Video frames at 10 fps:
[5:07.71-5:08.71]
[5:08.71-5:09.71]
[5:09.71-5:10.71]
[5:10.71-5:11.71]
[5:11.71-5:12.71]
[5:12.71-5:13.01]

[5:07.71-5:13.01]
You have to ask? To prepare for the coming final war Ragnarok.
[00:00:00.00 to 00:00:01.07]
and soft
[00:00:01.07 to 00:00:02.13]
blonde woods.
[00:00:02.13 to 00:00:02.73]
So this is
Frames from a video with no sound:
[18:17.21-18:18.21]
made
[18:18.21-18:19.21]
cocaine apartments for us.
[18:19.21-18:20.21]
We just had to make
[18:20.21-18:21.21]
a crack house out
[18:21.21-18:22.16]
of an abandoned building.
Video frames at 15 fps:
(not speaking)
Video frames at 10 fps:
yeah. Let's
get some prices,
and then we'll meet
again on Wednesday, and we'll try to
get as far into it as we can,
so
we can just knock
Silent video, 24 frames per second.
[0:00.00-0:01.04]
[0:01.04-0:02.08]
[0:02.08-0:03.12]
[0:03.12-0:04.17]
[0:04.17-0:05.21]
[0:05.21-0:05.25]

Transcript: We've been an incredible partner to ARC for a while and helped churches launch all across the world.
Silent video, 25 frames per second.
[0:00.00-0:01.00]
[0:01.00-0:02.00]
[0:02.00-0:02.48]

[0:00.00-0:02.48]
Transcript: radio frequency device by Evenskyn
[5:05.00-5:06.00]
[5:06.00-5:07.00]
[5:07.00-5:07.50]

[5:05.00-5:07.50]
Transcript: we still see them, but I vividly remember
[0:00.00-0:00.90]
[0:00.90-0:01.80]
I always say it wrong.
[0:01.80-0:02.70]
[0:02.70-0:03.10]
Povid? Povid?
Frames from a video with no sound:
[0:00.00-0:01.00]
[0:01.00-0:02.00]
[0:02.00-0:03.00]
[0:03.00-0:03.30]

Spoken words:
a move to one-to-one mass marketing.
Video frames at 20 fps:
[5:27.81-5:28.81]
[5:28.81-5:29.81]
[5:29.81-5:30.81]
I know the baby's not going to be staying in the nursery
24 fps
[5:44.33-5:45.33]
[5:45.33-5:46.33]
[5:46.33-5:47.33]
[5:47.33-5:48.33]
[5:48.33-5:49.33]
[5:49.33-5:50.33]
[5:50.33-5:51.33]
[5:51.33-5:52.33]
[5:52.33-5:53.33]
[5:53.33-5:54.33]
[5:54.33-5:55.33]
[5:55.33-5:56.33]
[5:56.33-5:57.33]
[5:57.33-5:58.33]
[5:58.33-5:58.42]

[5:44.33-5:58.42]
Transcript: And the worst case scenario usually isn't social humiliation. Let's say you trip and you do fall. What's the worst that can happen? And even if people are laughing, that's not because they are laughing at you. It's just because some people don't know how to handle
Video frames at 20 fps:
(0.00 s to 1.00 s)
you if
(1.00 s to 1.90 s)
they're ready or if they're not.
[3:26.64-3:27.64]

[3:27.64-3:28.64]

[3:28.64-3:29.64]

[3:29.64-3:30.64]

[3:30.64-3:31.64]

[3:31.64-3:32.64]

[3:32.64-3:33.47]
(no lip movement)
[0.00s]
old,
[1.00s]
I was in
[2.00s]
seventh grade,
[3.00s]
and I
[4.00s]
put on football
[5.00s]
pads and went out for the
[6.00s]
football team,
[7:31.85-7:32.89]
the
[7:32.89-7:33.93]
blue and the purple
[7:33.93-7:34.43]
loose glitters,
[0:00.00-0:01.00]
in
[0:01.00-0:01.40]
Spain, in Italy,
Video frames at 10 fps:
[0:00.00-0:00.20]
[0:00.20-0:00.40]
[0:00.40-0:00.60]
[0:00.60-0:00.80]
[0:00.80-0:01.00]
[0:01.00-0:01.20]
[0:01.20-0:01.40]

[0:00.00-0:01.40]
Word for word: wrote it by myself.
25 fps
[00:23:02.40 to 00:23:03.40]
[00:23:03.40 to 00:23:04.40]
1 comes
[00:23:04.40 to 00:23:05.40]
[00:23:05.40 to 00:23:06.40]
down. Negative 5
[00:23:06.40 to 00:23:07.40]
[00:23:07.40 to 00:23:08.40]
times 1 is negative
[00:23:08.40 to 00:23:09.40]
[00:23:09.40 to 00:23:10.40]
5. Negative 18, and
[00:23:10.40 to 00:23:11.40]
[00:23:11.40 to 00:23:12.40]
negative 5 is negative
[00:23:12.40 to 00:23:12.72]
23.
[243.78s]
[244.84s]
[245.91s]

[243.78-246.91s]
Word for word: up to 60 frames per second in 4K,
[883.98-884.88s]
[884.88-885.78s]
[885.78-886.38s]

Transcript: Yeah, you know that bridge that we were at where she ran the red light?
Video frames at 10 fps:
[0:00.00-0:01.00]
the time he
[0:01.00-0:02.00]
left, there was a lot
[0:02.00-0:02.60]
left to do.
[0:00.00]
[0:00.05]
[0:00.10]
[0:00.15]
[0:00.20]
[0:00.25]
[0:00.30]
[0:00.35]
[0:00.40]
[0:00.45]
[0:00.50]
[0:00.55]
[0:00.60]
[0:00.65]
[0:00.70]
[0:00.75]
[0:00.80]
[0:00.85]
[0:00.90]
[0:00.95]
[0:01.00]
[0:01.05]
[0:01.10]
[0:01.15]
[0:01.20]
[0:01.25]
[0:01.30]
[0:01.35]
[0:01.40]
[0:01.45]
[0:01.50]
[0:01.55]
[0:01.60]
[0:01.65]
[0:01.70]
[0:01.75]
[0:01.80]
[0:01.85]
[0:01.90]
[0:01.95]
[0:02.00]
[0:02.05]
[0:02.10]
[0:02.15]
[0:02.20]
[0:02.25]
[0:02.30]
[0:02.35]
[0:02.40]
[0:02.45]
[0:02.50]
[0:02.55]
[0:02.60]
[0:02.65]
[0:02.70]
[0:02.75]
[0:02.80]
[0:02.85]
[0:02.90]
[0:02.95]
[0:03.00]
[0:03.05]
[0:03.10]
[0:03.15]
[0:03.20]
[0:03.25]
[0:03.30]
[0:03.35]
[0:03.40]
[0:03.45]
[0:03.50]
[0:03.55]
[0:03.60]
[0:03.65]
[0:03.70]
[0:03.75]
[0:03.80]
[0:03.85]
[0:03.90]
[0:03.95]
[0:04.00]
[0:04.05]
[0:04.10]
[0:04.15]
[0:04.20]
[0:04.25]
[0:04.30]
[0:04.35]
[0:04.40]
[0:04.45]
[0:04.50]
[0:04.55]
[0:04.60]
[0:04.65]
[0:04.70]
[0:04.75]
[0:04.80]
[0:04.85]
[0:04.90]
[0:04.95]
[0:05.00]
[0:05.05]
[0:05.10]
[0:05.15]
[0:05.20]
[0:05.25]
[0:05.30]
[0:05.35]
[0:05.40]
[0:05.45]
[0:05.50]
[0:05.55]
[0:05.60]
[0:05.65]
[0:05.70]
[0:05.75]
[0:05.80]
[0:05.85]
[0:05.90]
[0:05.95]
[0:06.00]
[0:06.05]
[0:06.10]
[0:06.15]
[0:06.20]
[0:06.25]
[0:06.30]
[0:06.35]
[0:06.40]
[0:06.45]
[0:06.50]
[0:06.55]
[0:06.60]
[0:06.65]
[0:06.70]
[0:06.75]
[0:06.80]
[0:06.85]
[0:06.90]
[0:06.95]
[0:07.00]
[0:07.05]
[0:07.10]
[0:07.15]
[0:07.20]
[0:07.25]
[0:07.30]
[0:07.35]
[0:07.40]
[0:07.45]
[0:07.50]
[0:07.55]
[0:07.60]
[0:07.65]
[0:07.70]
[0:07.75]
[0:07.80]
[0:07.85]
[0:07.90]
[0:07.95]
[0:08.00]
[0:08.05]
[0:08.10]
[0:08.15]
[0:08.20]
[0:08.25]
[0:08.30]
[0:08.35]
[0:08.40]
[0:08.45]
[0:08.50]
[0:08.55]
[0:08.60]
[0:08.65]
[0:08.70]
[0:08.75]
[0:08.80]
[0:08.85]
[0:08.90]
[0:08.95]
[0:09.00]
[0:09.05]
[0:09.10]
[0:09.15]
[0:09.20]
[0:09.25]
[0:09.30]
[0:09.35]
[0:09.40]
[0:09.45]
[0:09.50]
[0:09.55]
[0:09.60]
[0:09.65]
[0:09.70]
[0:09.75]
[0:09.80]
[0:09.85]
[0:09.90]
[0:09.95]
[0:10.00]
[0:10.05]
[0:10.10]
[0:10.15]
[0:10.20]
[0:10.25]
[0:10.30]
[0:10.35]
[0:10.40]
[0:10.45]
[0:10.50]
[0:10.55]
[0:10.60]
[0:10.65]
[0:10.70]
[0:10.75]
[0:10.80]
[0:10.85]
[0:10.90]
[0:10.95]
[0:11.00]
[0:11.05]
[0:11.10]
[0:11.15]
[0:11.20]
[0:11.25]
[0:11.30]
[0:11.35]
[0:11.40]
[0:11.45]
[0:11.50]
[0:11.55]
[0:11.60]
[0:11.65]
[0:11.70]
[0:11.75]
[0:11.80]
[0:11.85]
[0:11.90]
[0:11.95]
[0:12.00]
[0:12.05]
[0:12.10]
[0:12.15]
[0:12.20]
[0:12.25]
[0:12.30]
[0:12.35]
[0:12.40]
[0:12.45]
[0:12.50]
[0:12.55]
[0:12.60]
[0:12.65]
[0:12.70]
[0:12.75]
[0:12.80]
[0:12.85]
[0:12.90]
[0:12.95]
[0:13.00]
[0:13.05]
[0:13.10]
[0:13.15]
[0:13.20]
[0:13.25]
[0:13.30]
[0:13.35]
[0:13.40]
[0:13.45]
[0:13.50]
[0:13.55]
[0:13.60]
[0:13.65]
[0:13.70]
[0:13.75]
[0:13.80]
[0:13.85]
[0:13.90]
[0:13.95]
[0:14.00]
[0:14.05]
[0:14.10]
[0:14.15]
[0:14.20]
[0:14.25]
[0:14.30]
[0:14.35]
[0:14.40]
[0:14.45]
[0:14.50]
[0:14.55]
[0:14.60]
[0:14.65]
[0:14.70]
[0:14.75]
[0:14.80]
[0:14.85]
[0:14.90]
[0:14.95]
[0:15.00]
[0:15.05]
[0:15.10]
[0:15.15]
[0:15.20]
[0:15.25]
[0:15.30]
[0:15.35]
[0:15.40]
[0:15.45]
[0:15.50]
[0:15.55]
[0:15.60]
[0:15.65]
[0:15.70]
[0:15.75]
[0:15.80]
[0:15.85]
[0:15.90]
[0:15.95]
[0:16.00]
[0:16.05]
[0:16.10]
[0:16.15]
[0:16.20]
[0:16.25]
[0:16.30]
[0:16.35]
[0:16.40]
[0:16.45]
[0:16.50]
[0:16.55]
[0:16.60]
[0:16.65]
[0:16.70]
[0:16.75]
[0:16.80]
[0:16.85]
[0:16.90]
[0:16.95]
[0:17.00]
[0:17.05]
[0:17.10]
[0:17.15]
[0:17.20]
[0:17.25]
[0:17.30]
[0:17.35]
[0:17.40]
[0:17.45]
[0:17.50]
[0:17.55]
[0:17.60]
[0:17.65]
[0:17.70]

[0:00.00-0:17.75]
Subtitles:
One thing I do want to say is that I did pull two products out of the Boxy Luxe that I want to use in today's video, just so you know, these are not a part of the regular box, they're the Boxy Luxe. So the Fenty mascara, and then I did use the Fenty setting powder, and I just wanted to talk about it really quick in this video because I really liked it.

..........

Work required: What is the number of lines in the material above that carry the word "second"? Respond with that count and nothing more.

Written solution: 3